::: EXERCISE INPUTS :::
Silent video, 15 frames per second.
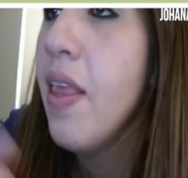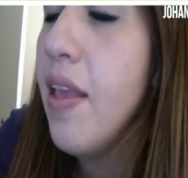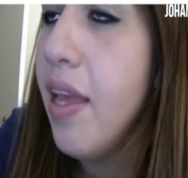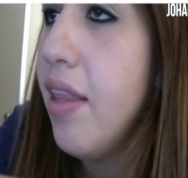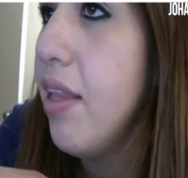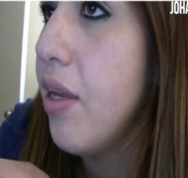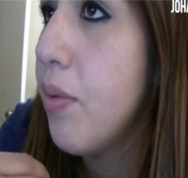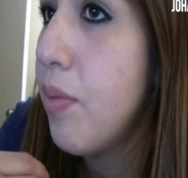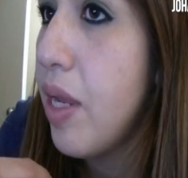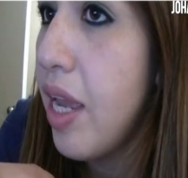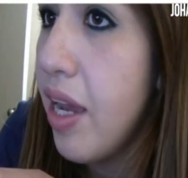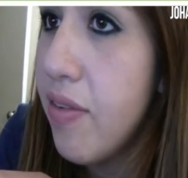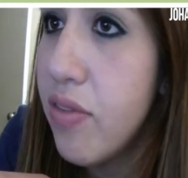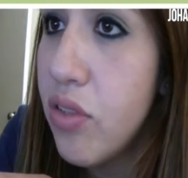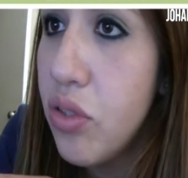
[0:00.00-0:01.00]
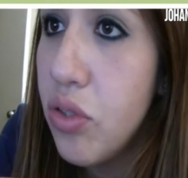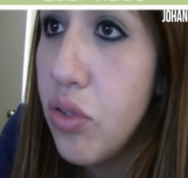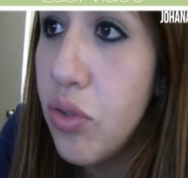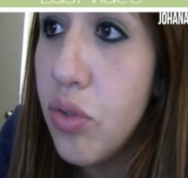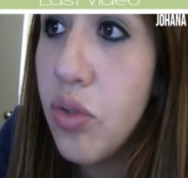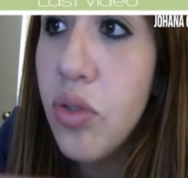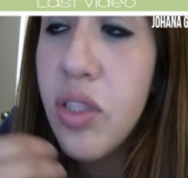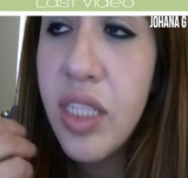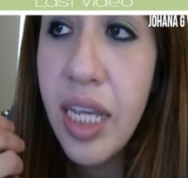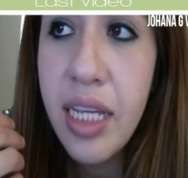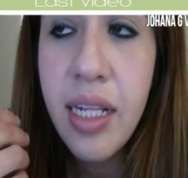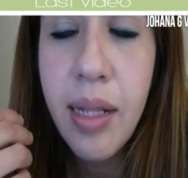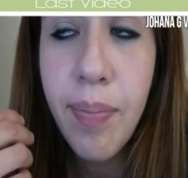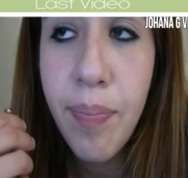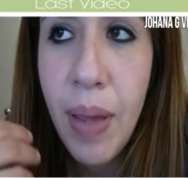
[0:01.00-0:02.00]
And then we have to do take
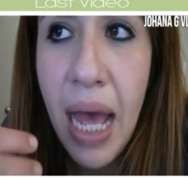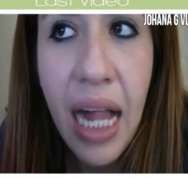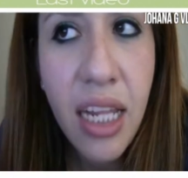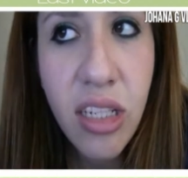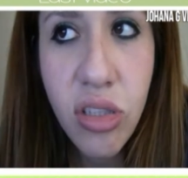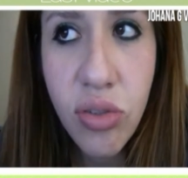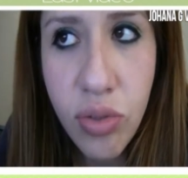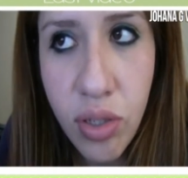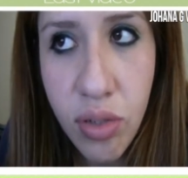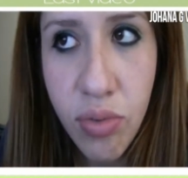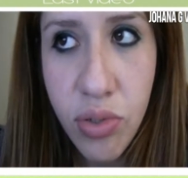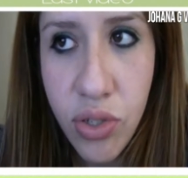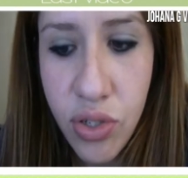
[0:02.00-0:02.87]
the pallet to the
:::
Apart from the pictures, all of the data must be duplicated exactly as shown above.

Silent video, 15 frames per second.
[0:00.00-0:01.00]
[0:01.00-0:02.00]
And then we have to do take
[0:02.00-0:02.87]
the pallet to the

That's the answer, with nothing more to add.